Windows Kernel Exploits: ZwMapViewOfSection and ZwUnMapViewOfSection

In this exploit, the core technique here was hijacking a legitimate syscall (NtShutdownSystem) to act as a gate into arbitrary kernel exports.

First, resolved the virtual address of a target kernel routine (PsGetCurrentProcess, DbgPrint, ExAllocatePoolWithTag, etc) by parsing the ntoskrnl export table.

Then, temporarily patched the syscall’s entry point with a tiny jump stub (FF 25 ... absolute JMP) that redirected execution into that routine. When user mode invoked the syscall, control safely crossed into ring 0 and landed directly at the chosen export  executed with kernel privileges. The stub was restored immediately after.

  • Step by step of the exploit:
  • Obtain the kernel base address,
  • Use get_kmodule_export (thanks back.engineering!) to parse PE export directory in kernel memory,
  • Read the export address table,
  • Find the Relative virtual address of my export,
  • Add Relative virtual address to kernel base to obtain the routine offset address,
  • Patch the syscall "NtShutdownSystem" with small shellcode to call it from usermode and jump to my routine,
  • Call to NtShutdownSystem() from user-mode,
    The kernel executes my export instead of NtShutdownSystem() with full kernel context,
  • Restore the original syscall bytes to avoid a BSOD,
  • Repeat for all the exports and profit.

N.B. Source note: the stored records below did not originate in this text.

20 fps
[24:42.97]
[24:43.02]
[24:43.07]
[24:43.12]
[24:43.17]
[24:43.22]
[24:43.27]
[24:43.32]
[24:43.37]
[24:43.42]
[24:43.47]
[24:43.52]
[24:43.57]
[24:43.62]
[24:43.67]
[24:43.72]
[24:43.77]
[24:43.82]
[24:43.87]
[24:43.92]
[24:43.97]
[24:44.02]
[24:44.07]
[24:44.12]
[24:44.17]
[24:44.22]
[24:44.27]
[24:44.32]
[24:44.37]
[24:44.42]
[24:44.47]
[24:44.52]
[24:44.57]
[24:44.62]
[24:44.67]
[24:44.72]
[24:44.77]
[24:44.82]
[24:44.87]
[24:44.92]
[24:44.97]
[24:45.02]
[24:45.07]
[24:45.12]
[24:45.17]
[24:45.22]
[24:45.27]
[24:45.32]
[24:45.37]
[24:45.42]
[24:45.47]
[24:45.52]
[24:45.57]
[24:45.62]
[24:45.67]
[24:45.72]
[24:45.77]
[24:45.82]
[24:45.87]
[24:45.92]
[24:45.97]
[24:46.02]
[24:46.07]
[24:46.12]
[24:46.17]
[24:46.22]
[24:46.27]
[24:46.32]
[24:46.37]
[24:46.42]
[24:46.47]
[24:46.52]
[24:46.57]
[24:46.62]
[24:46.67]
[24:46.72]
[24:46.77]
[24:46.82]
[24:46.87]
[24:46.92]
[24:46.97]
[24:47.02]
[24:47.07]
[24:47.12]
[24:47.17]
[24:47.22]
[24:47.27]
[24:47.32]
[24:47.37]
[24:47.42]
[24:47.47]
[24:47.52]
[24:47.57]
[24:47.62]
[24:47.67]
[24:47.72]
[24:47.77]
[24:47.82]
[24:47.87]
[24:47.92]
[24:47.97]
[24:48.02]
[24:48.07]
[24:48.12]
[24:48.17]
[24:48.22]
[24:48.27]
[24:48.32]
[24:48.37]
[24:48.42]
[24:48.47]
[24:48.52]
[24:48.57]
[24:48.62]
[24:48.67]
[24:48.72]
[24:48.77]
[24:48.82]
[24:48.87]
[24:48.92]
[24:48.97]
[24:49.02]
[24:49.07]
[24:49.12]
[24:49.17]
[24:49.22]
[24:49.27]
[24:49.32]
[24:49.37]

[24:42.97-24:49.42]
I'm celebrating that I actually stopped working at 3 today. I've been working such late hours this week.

For this exploit I'm going to use the tool I made based on vdm, this tool is able to use the physical memory primitives and use "NTShutdownSystem" as gate for our syscalls and exports, to obtain arbitrary code execution in Kernel Space, but for this to happen we need to provide the device name, and the vulnerable IOCTL control codes.

Let's start by finding the device name. IDA pro was smart enough to discover the Driver Entry, and there we found the device name as shown in this screenshot:

Then we needed to find IOCTL codes that used in a vulnerable way ZwMapViewOfSection and ZwUnMapViewOfSection. For this I have used Driver Buddy Reloaded, as a comment this plugin has been edited by me, to make it work with recent IDA Pro versions.

Here I discovered the locations of ZwMapViewOfSection and ZwUnMapViewOfSection.

Then I have followed the location of that call to ZwMapView of section:

Then I have decompiled the code using Hexrays decompiler and found the vulnerable part that maps physical memory into the calling process with ZwMapViewOfSection.

The code does not validate the physical addresses, sizes, or intended use. That means a malicious caller could request a mapping over kernel memory or hardware MMIO regions.

Then I followed the xrefs of this function, the objective of doing that is to find the driver dispatcher routine, to locate the IOCTL code that will point to this function.

And here is the first IOCTL code for ZwMapViewOfSection.

As we located the dispatcher we can easily find the next IOCTL code we need: ZwUnmapViewOfSection, here below is the IOCTL code for that.

Now we are ready to launch our exploit with the device name and the ioctl codes for ZwMapViewOfSection and ZwUnMapViewOfSection. As a result we have obtained Arbitrary Kernel Code Execution, process tokens have been swapped from System 4 to the current process, effectively escalating the current user to System.